PSAを用いた前立腺癌スクリーニングに関する相反する結果を示した2つの研究がNew England Journal of Medicine誌(3月26日)に掲載され、それをきっかけにPSA検診の有用性の議論が再燃している。日本泌尿器学会は、各研究の評価について学会の見解を4月9日付でホームページ上に掲載した。4月16〜19日に岡山市で開催されている第97回日本泌尿器科学会総会の特別講演で、群馬大学大学院泌尿器科学の伊藤一人氏は、学会の見解を解説し、昨年改訂されたばかりの同学会「前立腺がん検診ガイドライン」の追補版を今年度発行する予定であることを明らかにした。
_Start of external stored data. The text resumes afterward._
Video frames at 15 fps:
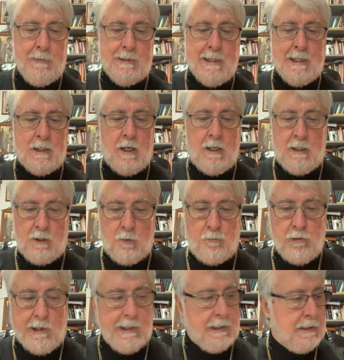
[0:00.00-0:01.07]
Let me take a little
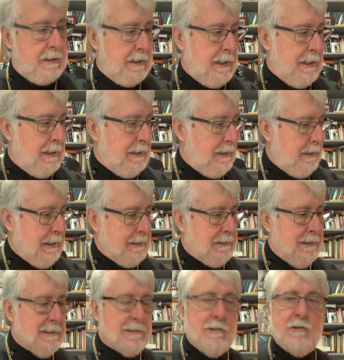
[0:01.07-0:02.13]
break and
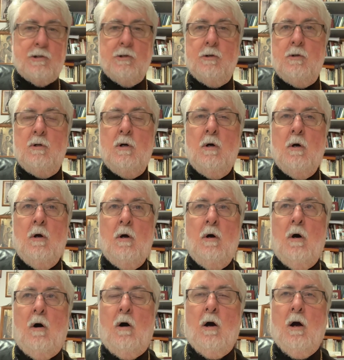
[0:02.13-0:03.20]
let's listen to
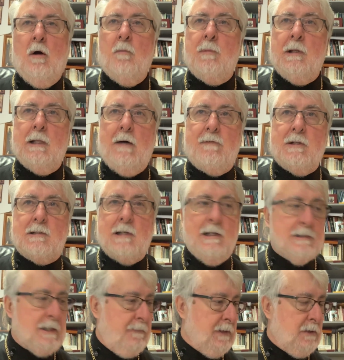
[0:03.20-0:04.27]
our beloved
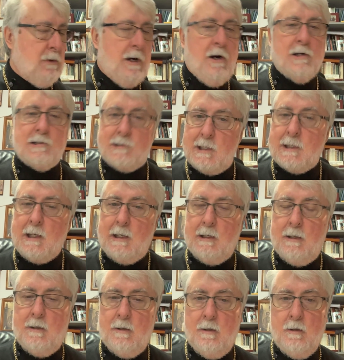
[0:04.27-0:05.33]
St. Sava choir
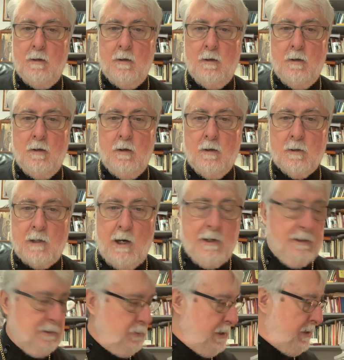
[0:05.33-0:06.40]
singing,
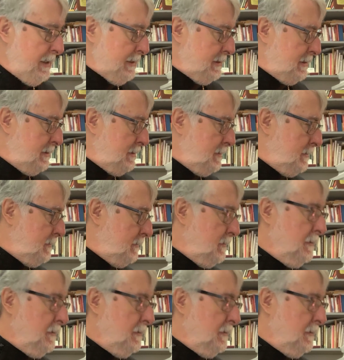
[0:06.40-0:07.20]
God is with us.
 ガイドライン追補版には、2研究に関する学会の見解と今後の前立腺癌検診の方向性が明記される。

 問題の2研究は、欧州で行われたERSPC研究と米国で行われたPLCO研究。ERSPC研究ではPSAによるスクリーニングで前立腺癌死亡率が20%減少と報告された。一方のPLCO研究では、死亡率減少効果は認められないとしている。しかし、日本泌尿器学会は、登録の段階ですでにコントロール群の44%が過去3年間にPSA検査を受けていた点を指摘し、PLCO研究は無作為化比較対照試験として破綻しているとした。
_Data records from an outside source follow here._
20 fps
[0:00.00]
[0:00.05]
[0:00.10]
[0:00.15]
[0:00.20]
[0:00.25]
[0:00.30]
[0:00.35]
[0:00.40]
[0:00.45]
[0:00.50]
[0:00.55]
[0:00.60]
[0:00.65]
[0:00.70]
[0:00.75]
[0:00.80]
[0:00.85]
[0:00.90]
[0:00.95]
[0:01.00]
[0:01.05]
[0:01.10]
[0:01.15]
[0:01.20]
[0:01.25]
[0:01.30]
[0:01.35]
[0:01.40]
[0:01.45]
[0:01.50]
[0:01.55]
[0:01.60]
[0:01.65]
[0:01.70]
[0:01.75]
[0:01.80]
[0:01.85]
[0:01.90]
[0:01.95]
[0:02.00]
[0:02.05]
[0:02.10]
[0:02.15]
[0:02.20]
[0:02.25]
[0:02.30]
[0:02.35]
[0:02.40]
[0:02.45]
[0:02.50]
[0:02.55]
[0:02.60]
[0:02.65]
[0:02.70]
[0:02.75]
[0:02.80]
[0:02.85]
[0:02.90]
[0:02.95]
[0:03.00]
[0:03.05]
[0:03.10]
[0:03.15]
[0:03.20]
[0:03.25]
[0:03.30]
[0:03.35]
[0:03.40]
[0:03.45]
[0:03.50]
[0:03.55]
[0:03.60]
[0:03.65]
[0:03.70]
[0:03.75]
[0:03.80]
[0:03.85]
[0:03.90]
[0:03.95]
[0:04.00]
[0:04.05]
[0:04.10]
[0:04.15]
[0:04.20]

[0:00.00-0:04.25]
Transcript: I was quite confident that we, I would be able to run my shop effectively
 ただし、PLCO研究において、過去3年間のPSA検査の有無によって分け、コホート内症例対照研究(Nested case control study)を行えば、オッズ比にして13.7と、PSA検診の有用性が示せると、伊藤氏は提案する。それについてNew England Journal of Medicine誌にletterを送ったところだと話した。

 PSA検診の有用性に関して異なる見解を示している厚生労働省研究班(濱島班)も、これらの結果をもとに、PSA検診の再検討を開始した旨をホームページ上で明らかにしている。この再検討によって、PSA検診の推奨グレードが上がる可能性があるようだ。